Answer: When it comes to practical applications, the main benefit of the proposed ``matrix multiplication reduction'' is not the asymptotic complexity of the resulting algorithm, but rather the fact that we can exploit matrix multiplication in the computations. It is fully parallelizable and lends itself to cache-optimization, which can provide significant speedups (up to orders of magnitude) in practice. We also think that random perturbations (diagonal, Ginibre, ...) might actually become very useful in the near future, due to their eigenvalue repulsion properties, but this field is currently under-explored.
Thank you again for the feedback and for the interest! We are happy to discuss these points more in depth, if needed.
I appreciate it that the authors have addressed all my concerns and questions. I have also read all other reviews as well as the corresponding comments by the authors. I think we all agree that this paper provides a strong result with a solid proof, while for a conference like NeurIPS, I would suggest the authors to find a way to present this paper so that it could be understood more easily (relatively speaking). Thanks, I would like to keep my rating.
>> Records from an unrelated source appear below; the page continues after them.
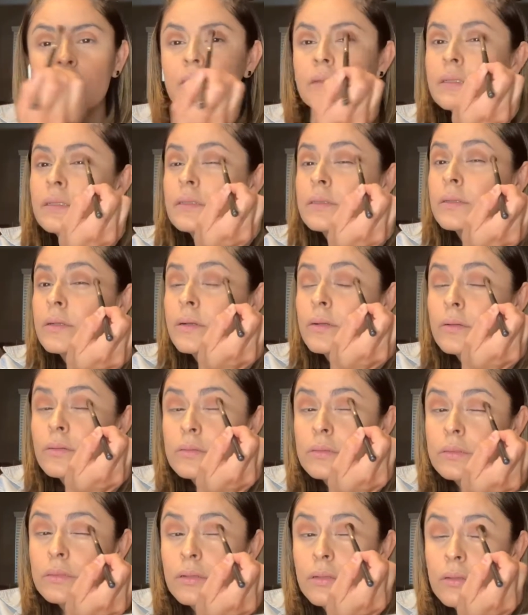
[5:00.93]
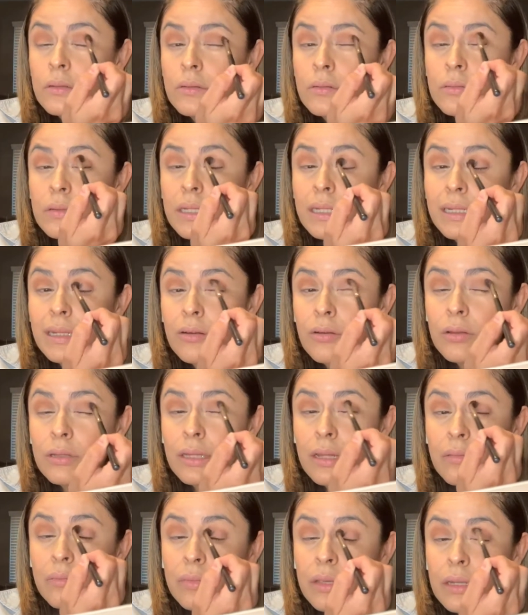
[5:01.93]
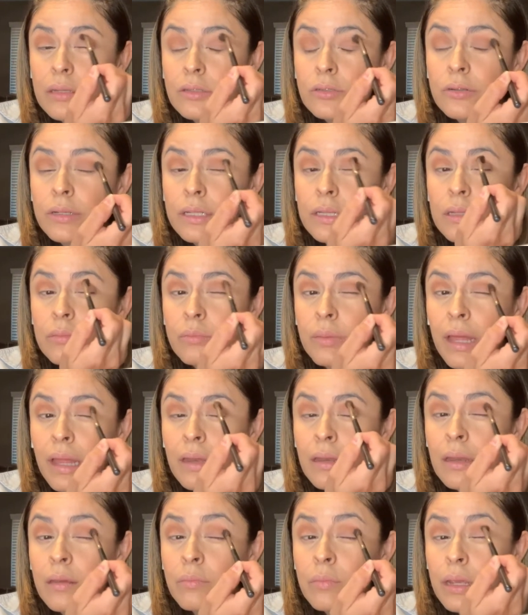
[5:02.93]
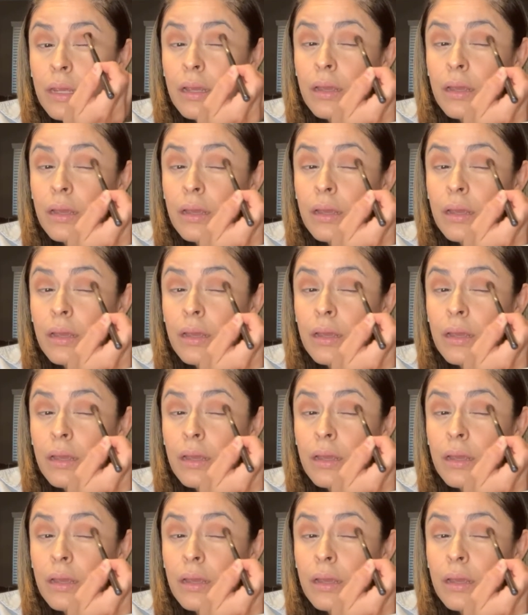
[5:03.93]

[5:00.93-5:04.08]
So I make sure that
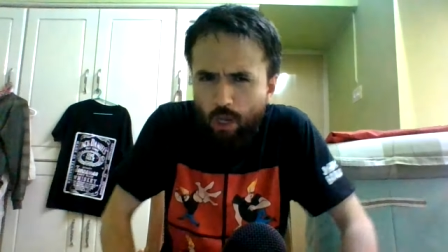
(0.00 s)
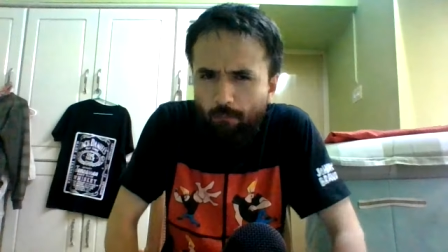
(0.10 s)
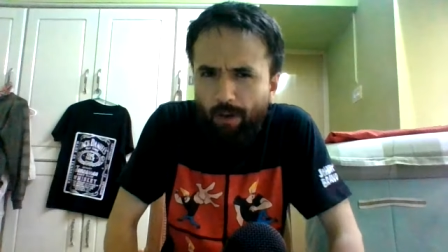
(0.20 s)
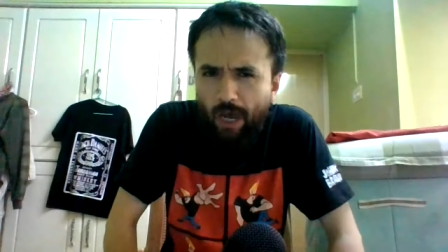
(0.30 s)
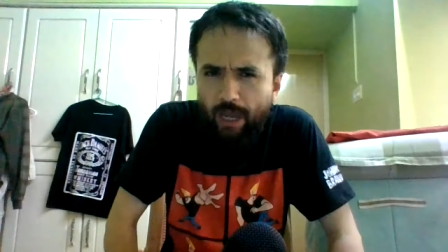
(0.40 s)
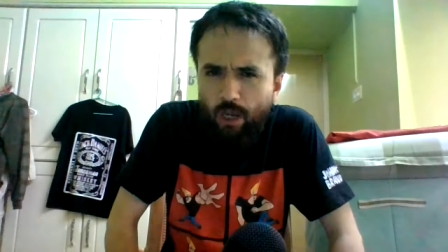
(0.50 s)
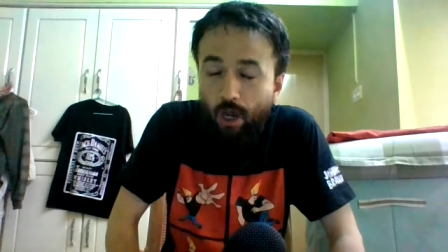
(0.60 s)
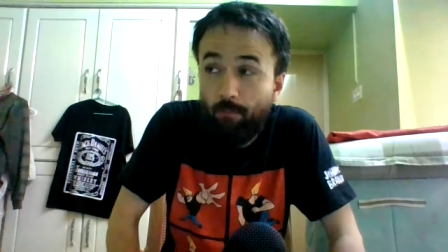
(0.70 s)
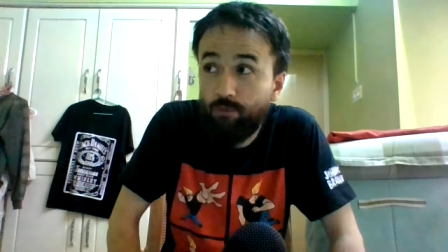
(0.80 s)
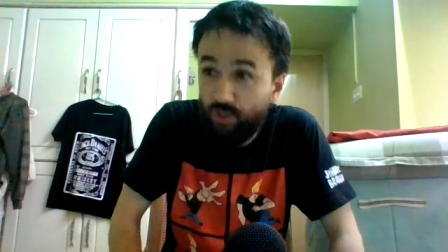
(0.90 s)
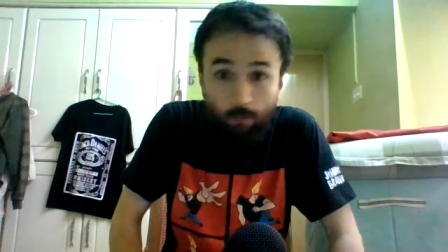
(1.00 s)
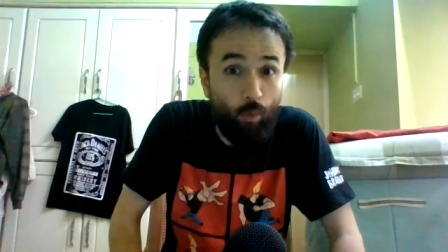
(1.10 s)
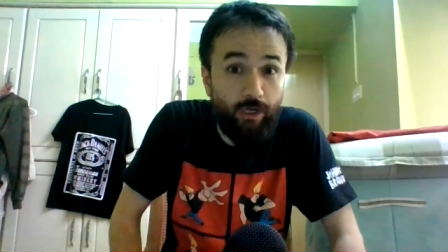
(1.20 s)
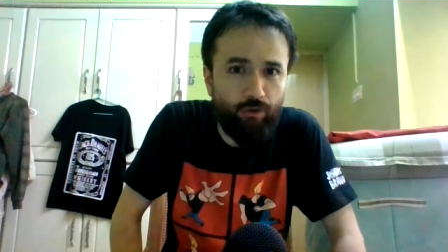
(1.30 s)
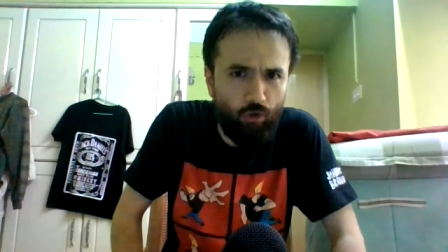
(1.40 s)
by um,
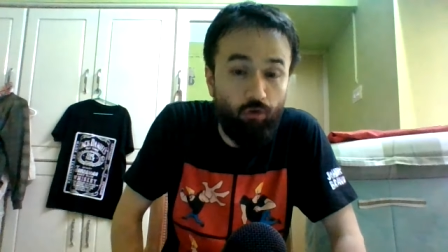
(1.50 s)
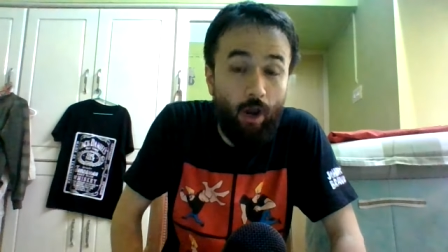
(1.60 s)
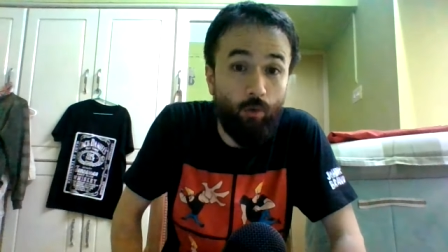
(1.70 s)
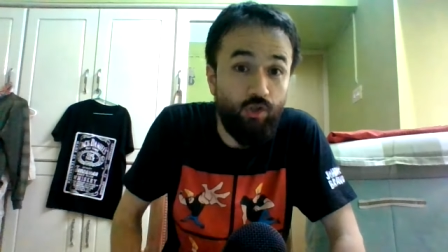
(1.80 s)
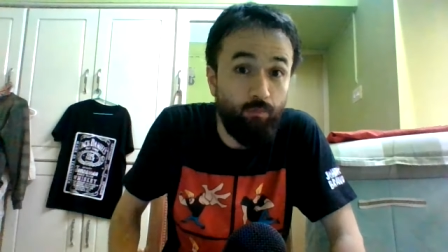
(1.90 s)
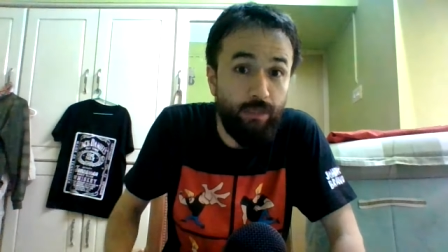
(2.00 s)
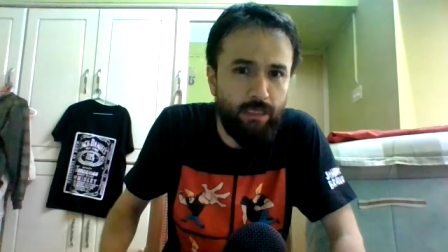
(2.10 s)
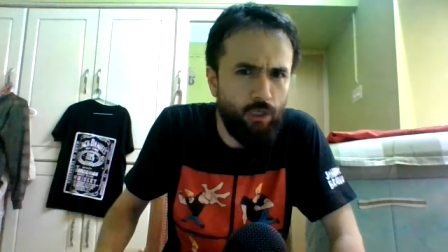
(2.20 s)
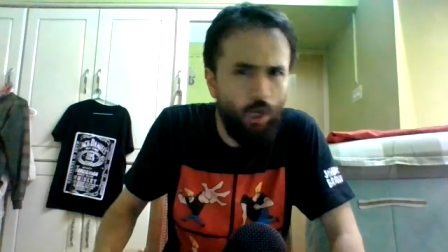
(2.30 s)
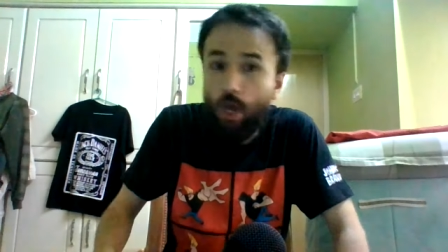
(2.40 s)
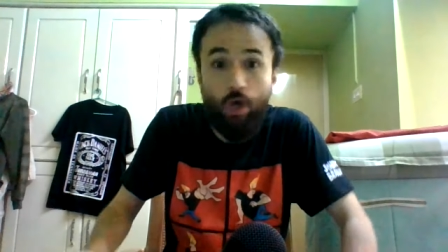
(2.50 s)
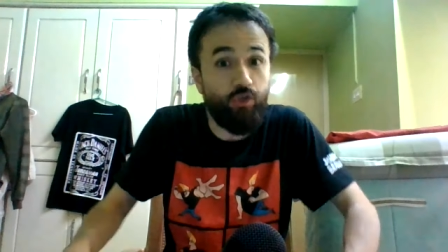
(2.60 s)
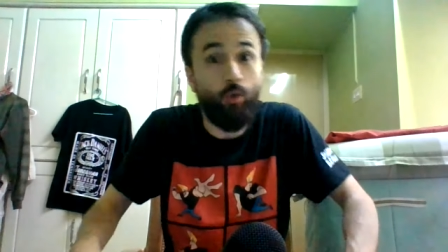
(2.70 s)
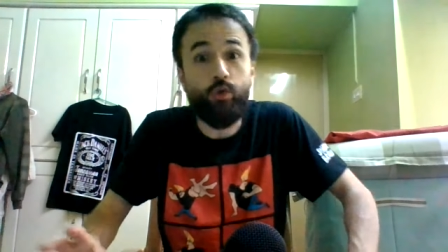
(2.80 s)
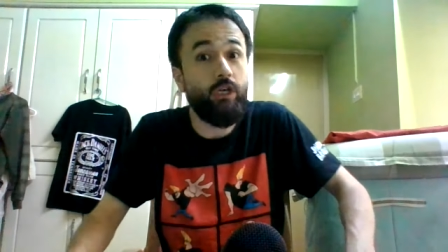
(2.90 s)
someone in the crowd to be
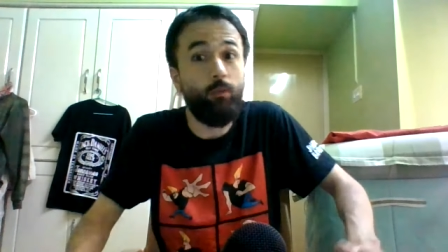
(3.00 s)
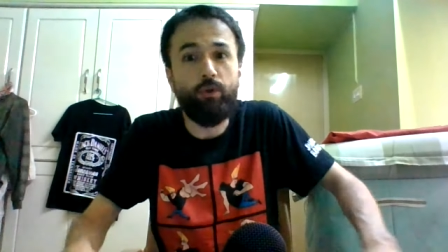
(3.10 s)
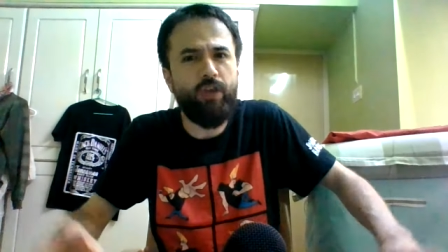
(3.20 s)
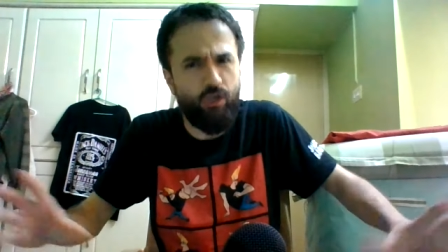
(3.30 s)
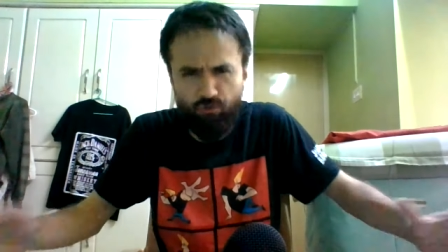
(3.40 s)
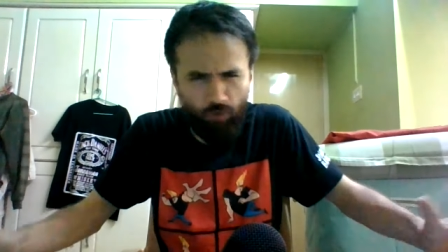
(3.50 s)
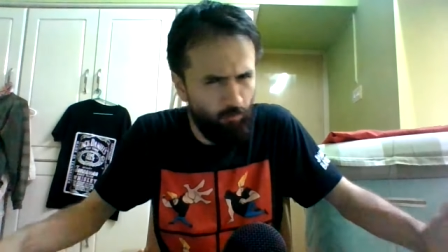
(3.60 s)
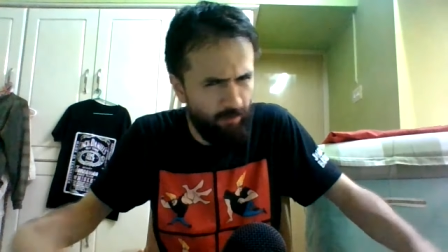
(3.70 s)
associated with Israel.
Thank you once more for the feedback and for the discussion, we will try to accommodate all the suggestions from all the reviewers accordingly in the final version.
The reviewers generally agreed that this paper provides strong theoretical results for the central problem of solving generalized eigenvalue problems in finite precision. The paper is well-written, appears sound, and while it is more of a numerical analysis paper than an ML paper, should be of interest to some in the broader NeurIPS community.
Beyond the various helpful suggestions made by the reviewers, I'd like to strongly suggest to the reviewers that in the final version they should tone down/clarify some of the claims about what the work contributes to the special case of the Hermitian eigenvalue problem.
Cor 1.7 of https://arxiv.org/pdf/1912.08805 gives a forward stable solution to this problem in matrix multiplication time. A subtle difference is that it returns a factorization V D V^-1 rather than VD V^T although given that V will be nearly orthogonal due to the accuracy guarantee, I suspect that this is easily resolved. See Remark 6.1 of the same paper for some discussion.
Thus I feel that the claim in the intro of the submitted paper: "Still, to the best of our knowledge, the state-of-the-art algorithms providing an end-to-end, provably accurate analysis (in the sense of Eq. (2)) for arbitrary invariant subspaces of definite GEPs or even regular Hermitian eigenproblems, in any finite precision model, remain the classic aforementioned O(n3) algorithms" is either incorrect or at least very misleading/overstated. It should be more carefully discussed how the author's solution improves on or buttons up prior work in the Hermitian case.
I apologize for not brining this issue up during the response period. I don't feel that it detracts from the main contribution of the paper on generalized eigenvalue problems enough to change my recommendation. If it is helpful and possible to discuss with the authors post decision I would be happy to.